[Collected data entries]
========================

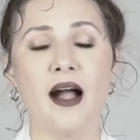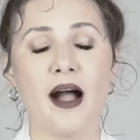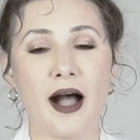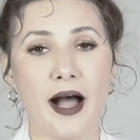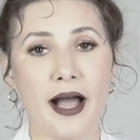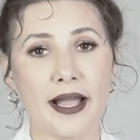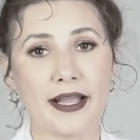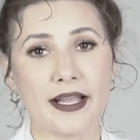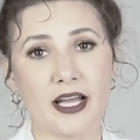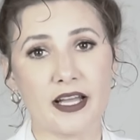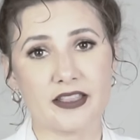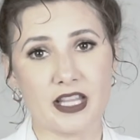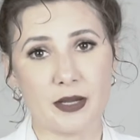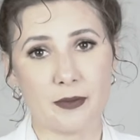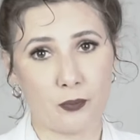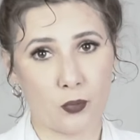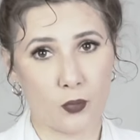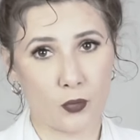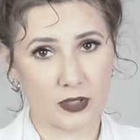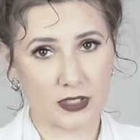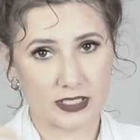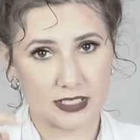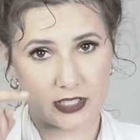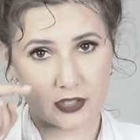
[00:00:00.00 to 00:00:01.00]
I got the
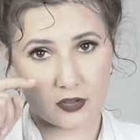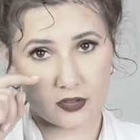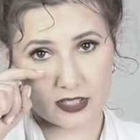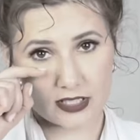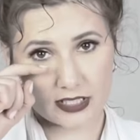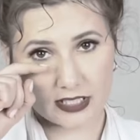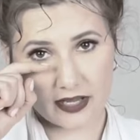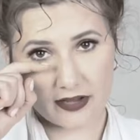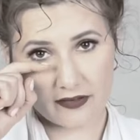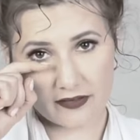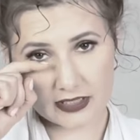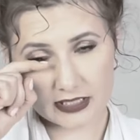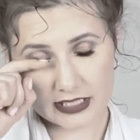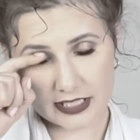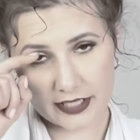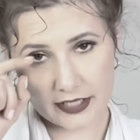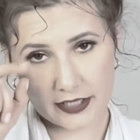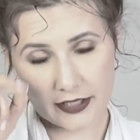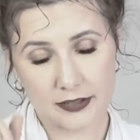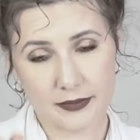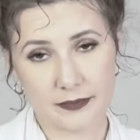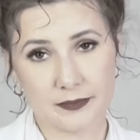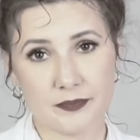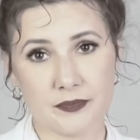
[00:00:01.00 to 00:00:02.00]
0.07s
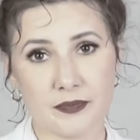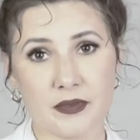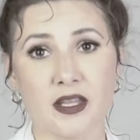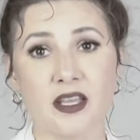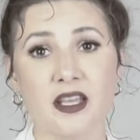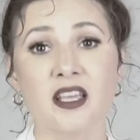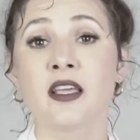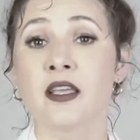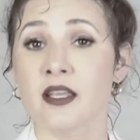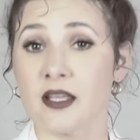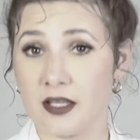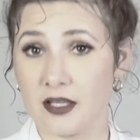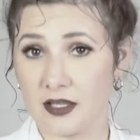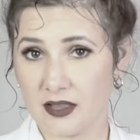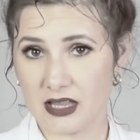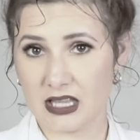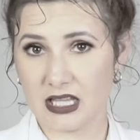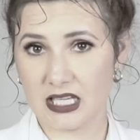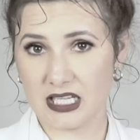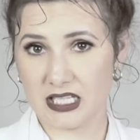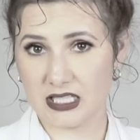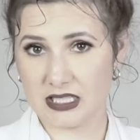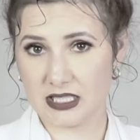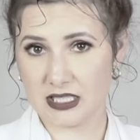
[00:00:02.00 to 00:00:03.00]
here in
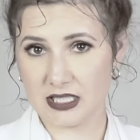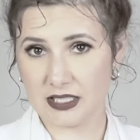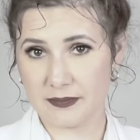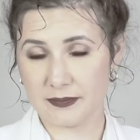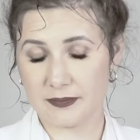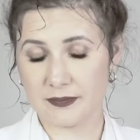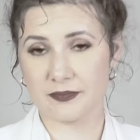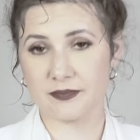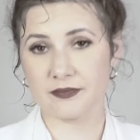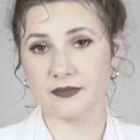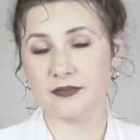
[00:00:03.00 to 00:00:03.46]
3D.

========================

Would you copy out the data exactly, leaving every picture out?

[00:00:00.00 to 00:00:01.00]
I got the
[00:00:01.00 to 00:00:02.00]
0.07s
[00:00:02.00 to 00:00:03.00]
here in
[00:00:03.00 to 00:00:03.46]
3D.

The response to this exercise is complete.